In the present case, we treated this patient with 43 sessions of HBOT to minimize soft tissue damage at an early stage (until 46 days from the first adverse event). In view of our experience with HBOT, it is difficult to expect complete functional or cosmetic recovery by HBOT alone. However, it seems to have a good effect in reducing the necrosis range. In reporting this case, we wish to provide a warning regarding the latent risk of filler injections, and report that soft tissue damage in the early stages can be minimized with systemic HBOT.


Conflict of interest

No potential conflict of interest relevant to this article was reported.

Ethical approval

The study was approved by the Institutional Review Board of Wonju Severance Christian Hospital (IRB No. 2019-01-0049) and performed in accordance with the principles of the Declaration of Helsinki.

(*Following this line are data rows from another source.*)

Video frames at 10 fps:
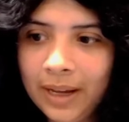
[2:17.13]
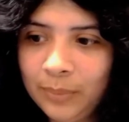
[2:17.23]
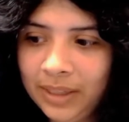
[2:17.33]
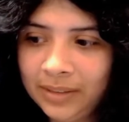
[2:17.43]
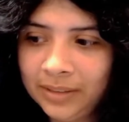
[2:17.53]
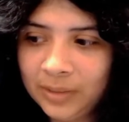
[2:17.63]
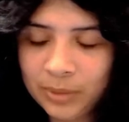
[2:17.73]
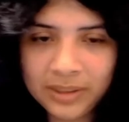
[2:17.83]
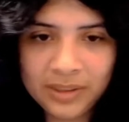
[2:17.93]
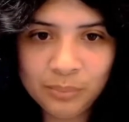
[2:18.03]
this
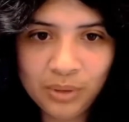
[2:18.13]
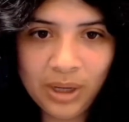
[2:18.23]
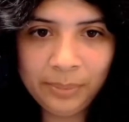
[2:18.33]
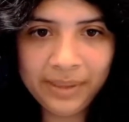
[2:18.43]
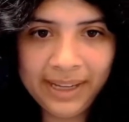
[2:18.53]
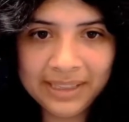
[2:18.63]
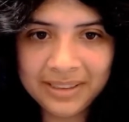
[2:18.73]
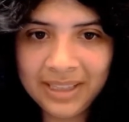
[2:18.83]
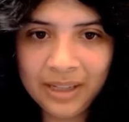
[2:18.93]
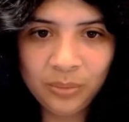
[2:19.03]
person probably has
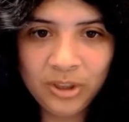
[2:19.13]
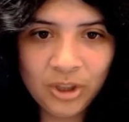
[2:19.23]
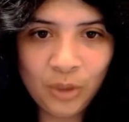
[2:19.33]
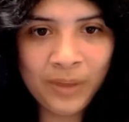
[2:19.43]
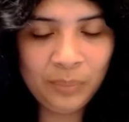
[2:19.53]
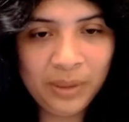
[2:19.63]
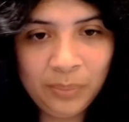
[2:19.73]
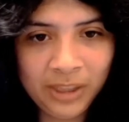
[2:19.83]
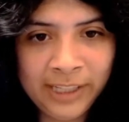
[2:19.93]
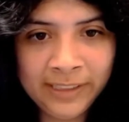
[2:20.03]
dealt with so many people
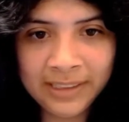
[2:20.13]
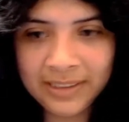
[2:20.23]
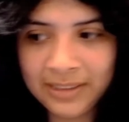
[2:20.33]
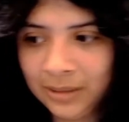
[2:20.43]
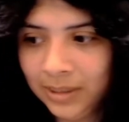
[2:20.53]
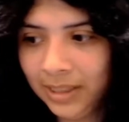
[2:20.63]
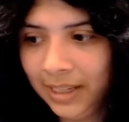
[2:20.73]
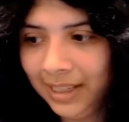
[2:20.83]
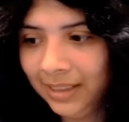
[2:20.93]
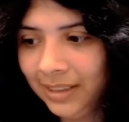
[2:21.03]
like this. So it's
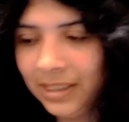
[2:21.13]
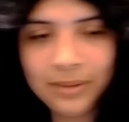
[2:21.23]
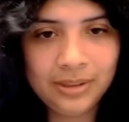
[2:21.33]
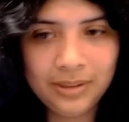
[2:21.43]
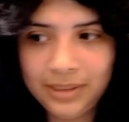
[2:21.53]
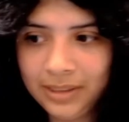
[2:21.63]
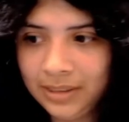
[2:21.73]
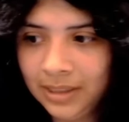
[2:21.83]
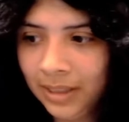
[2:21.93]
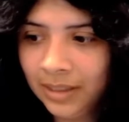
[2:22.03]
like, don't do this.
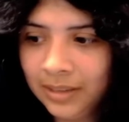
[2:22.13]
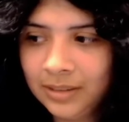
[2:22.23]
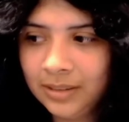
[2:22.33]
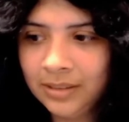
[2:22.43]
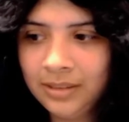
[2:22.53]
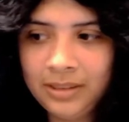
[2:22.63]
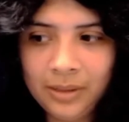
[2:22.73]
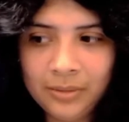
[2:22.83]
Don't do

Written informed consent was obtained.

Patient consent

The patient provided written informed consent for the publication and the use of her images.

Fig. 1.
Photographs of 24 hours after hyaluronic acid filler injection. (A) Submental view and (B) frontal view.
Fig. 2.
External carotid angiography on 5 days after adverse event occurred.
Fig. 3.
(A, B) Debridement of necrotic region on 19 days after adverse event occurred.
Fig. 4.
Twenty-seven sessions of HBOT completed for 30 days from adverse event occurred. (A) Frontal view and (B) submental view.
Fig. 5.
Six months after the adverse event occurred.